*** The data ***
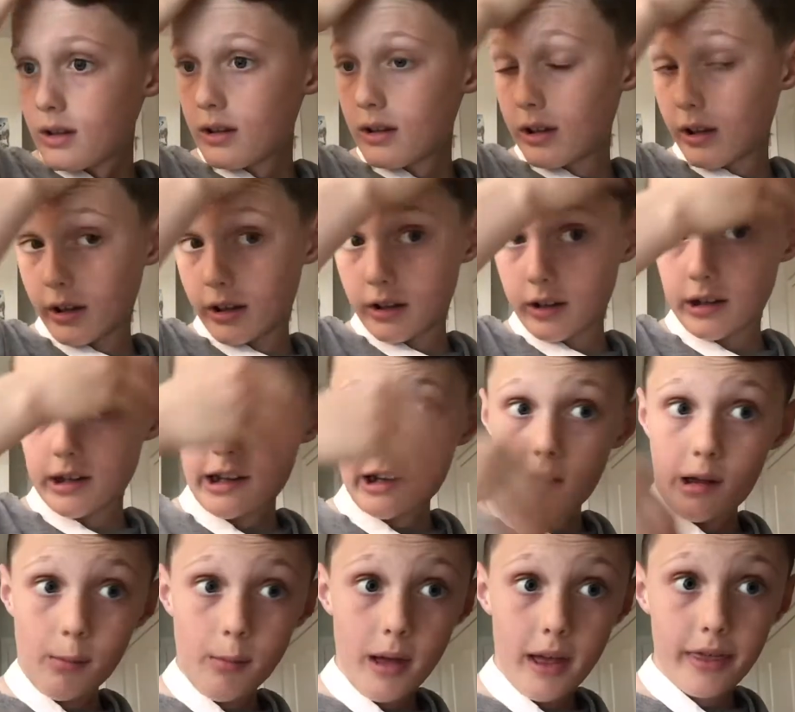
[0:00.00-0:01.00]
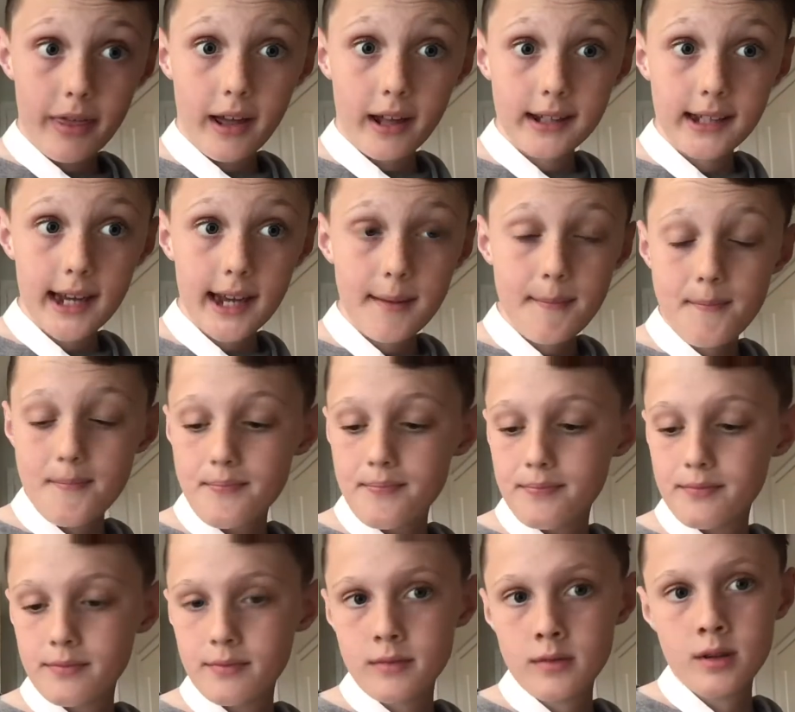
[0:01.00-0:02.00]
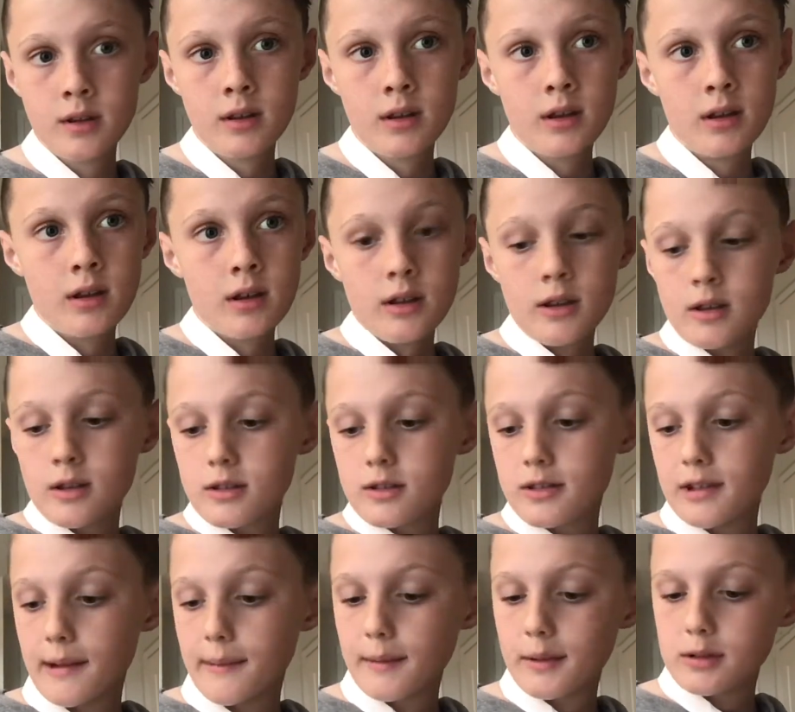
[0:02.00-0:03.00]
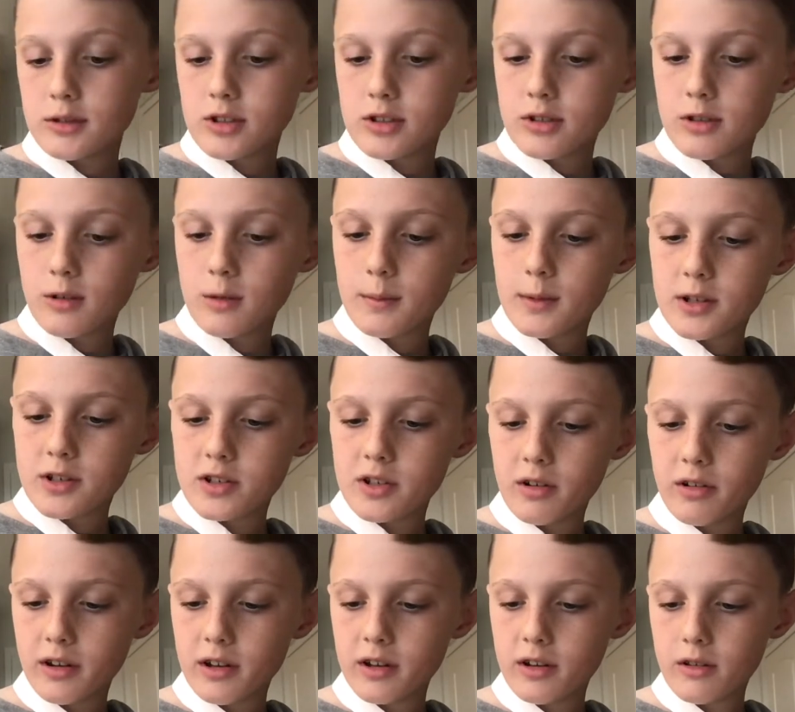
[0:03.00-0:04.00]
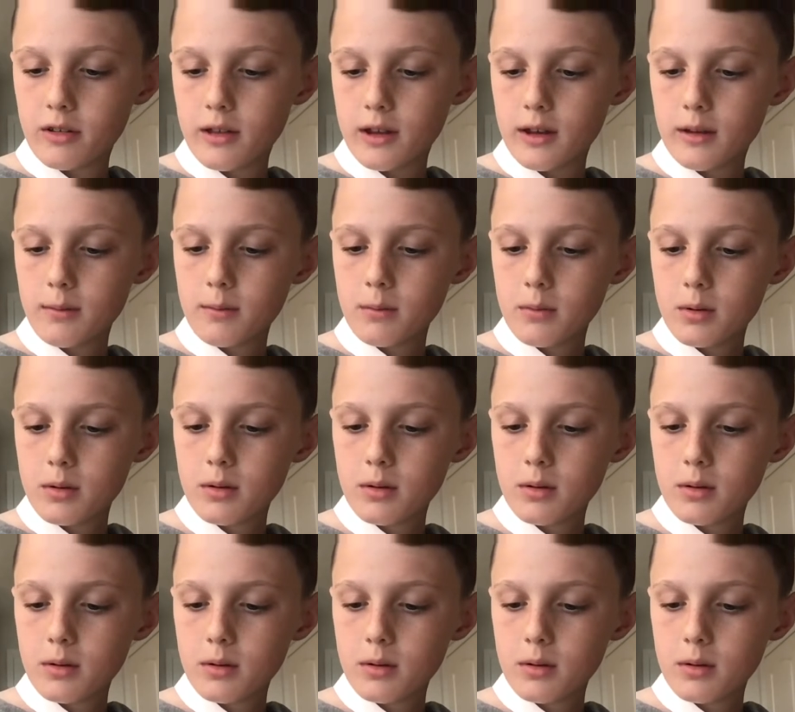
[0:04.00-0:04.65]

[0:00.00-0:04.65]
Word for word: I couldn't bed that day. So I'm just going to be showing you them.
*** End of The data ***
» **Work required**
Omit every picture, then reproduce the rest of the listing exactly.

» **Result**
[0:00.00-0:01.00]
[0:01.00-0:02.00]
[0:02.00-0:03.00]
[0:03.00-0:04.00]
[0:04.00-0:04.65]

[0:00.00-0:04.65]
Word for word: I couldn't bed that day. So I'm just going to be showing you them.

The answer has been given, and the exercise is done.